Why has Jess gotten up eary every morning during summer?
The answer to this question can be found in the first chapter of the book. Jess is one of the story's main characters, and readers are introduced to him when he wakes up in the early morning. Jess wakes up, hears his father leave, and decides that it is safe to get out of bed. One of his sisters asks him if he is going to go running. Jess responds with a "maybe," but readers get to listen in on his thoughts in the next paragraph. Jess explains that he has been getting up to run every morning during the summer in order to train. He wants to be the fastest runner in all of the fifth grade. He figures that his natural talent, coupled with dedicated training, will see him to victory as the fastest fifth grader in school.
Of course he was going to run. He had gotten up early every day all summer to run. He figured if he worked at it—and Lord, had he worked—he could be the fastest runner in the fifth grade when school opened up.
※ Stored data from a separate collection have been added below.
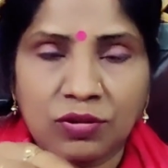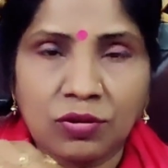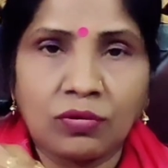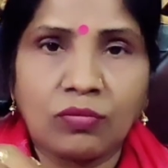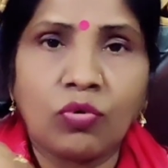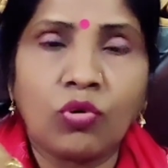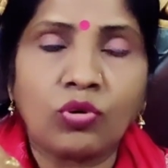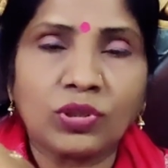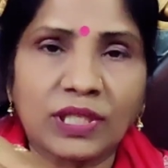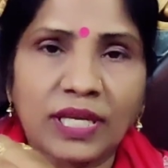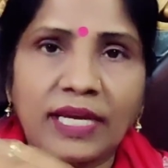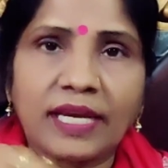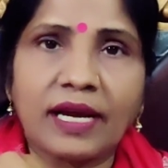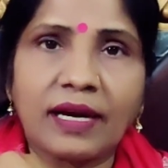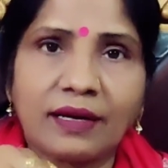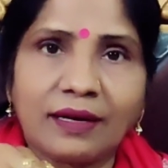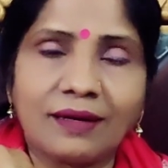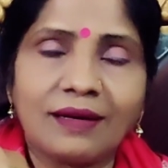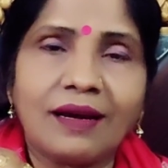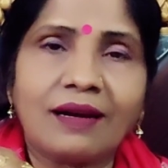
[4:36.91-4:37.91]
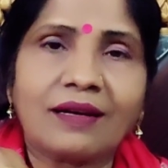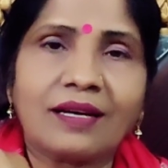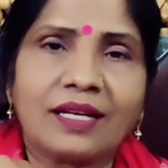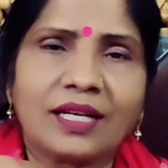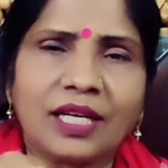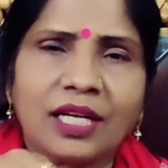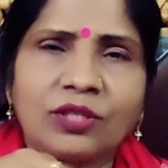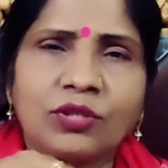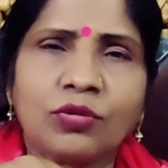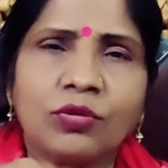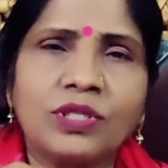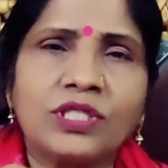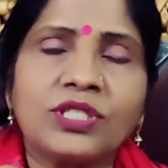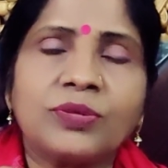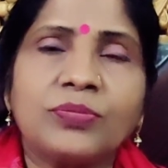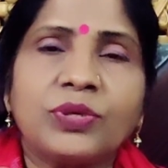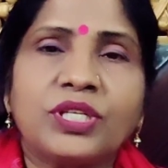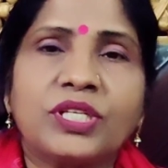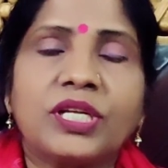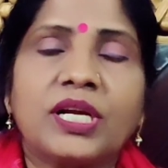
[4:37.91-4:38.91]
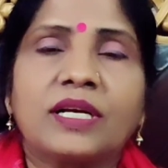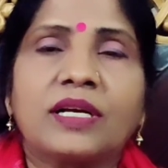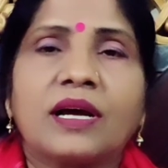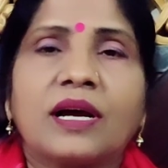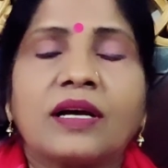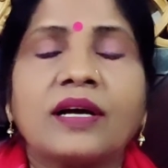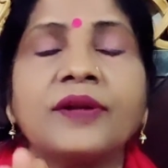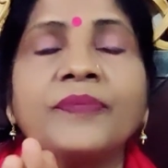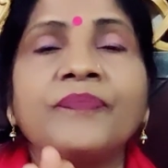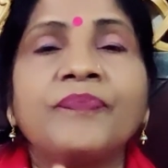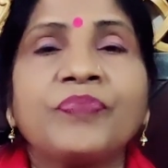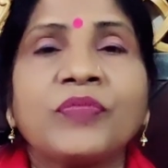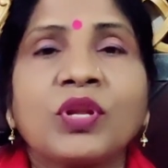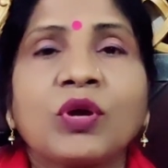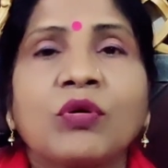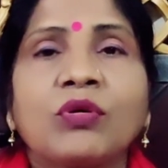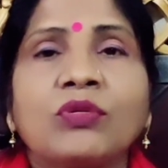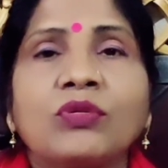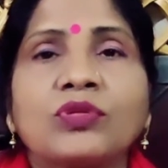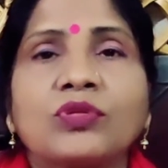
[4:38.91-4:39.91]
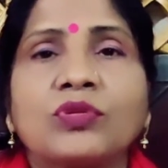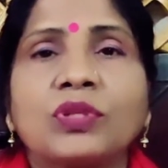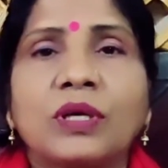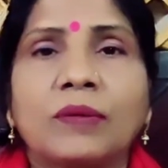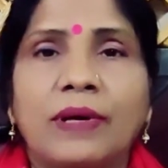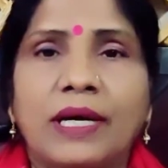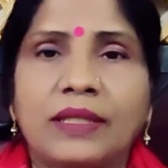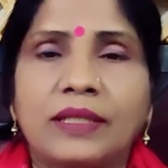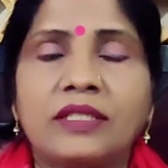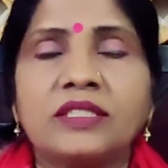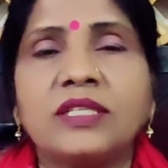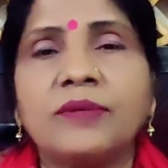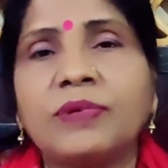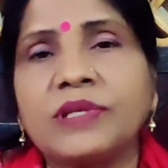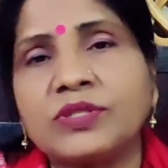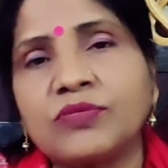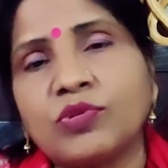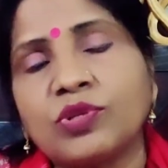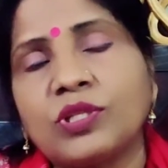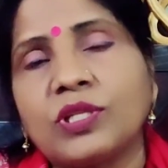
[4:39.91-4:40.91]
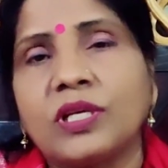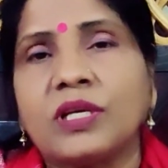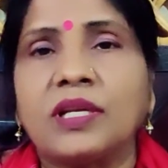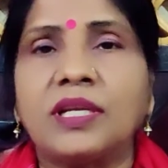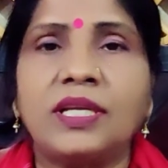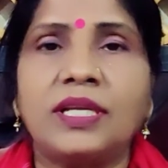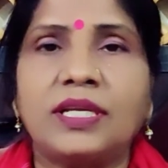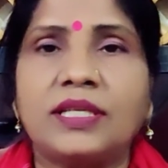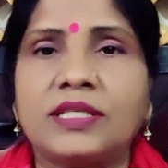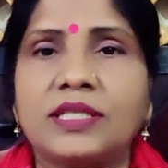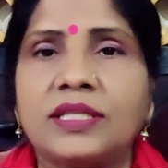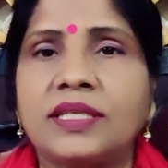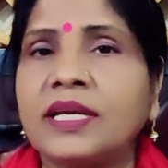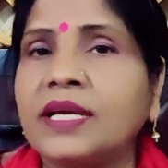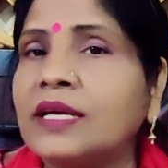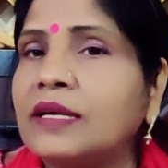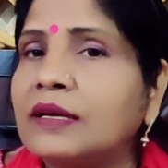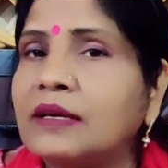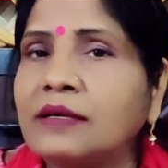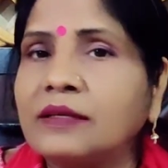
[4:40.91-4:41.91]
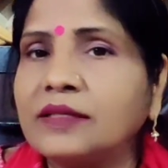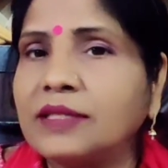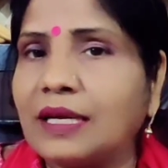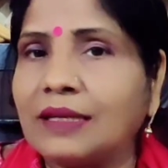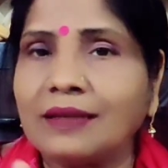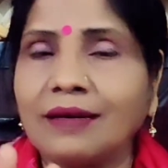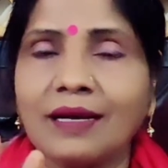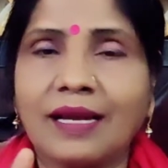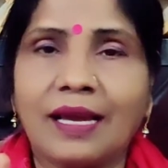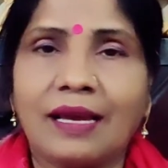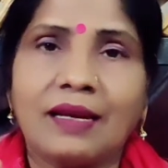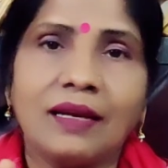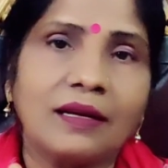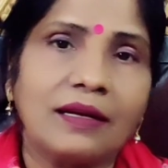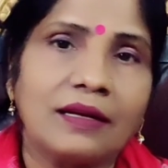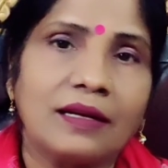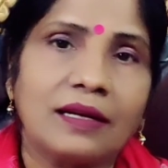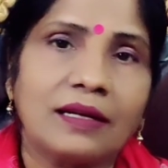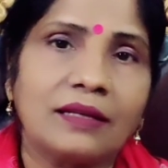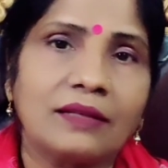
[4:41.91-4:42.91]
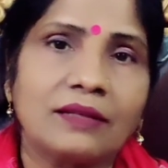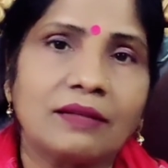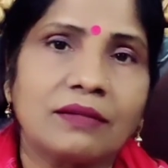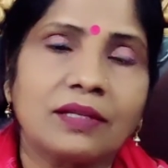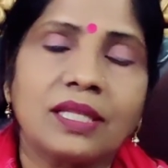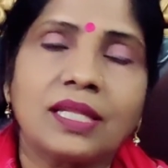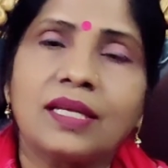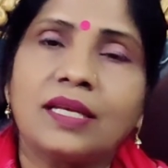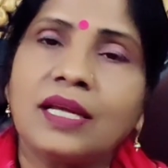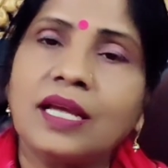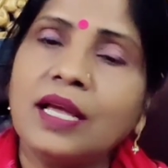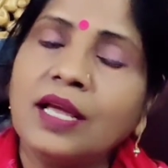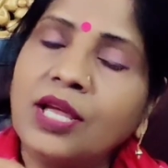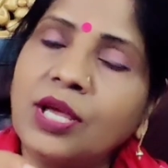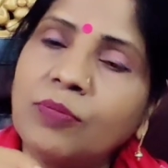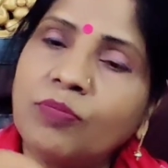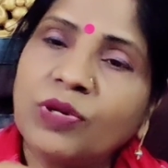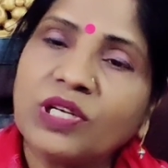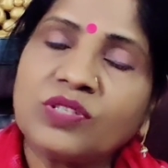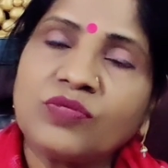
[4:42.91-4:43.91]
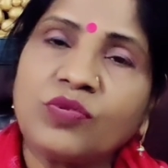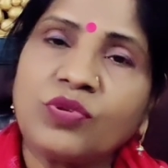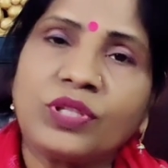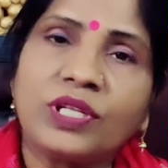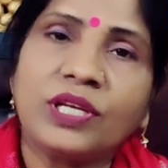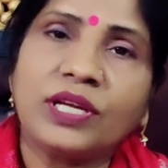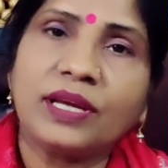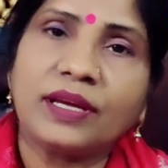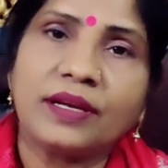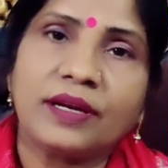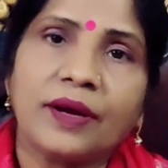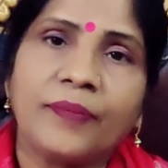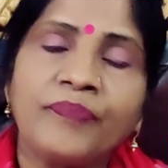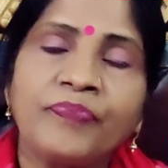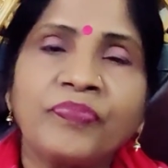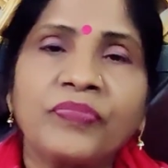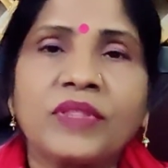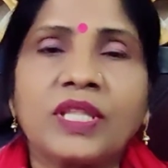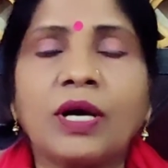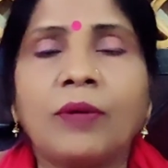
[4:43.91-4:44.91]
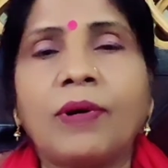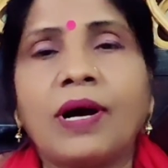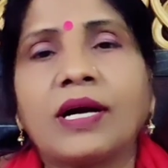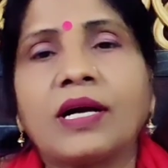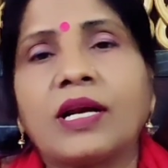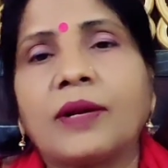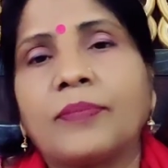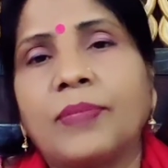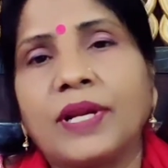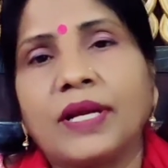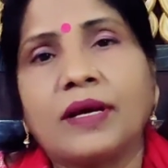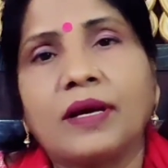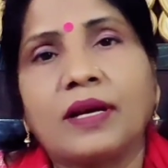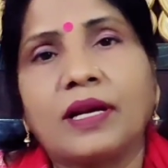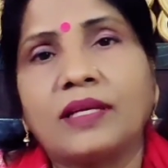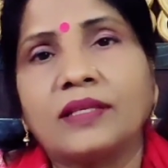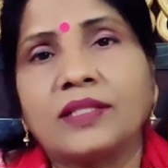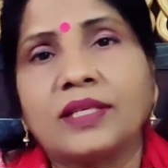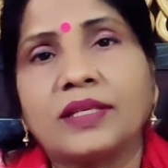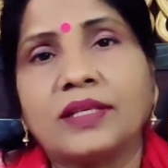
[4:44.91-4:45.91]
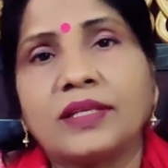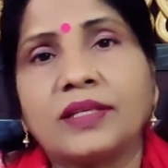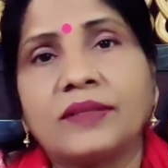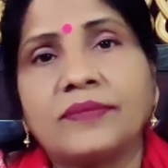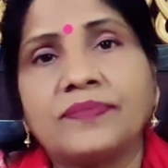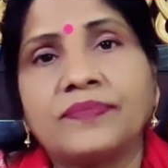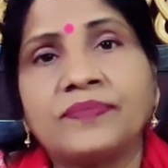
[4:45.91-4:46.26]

खोद के या गड्ढा करके थोड़ी सी मिट्टी हटाकर और उसको दबा दीजिए बस वो दिखनी नहीं चाहिए ज्यादा गहरे गड्ढे की जरूरत नहीं है बस वो दिखे ना दबाकर अपने घर आ जाइए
He had to be the fastest-not one of the fastest or next to the fastest, but the fastest. The very best.
Unfortunately, Jess's plans are wrecked by a new student that happens to be faster than anybody else. That student also happens to be a girl.
She [Leslie] beat him. She came in first and turned her large shining eyes on a bunch of dumb sweating-mad faces.
Jess has gotten up early every single morning all summer long. This is definitely not normal behavior for a soon-to-be-fifth grade. Jess is getting up early to train to be the fastest runner in the fifth grade. He longs to impress his friends, families, and teachers and wants to feel accepted and fit into a "mold" of some sort. So, he hopes that running will allow him to fit into the mold. He is also aware, on some level, that everyone (even people who aren't athletic) will be impressed by his ability to run quickly.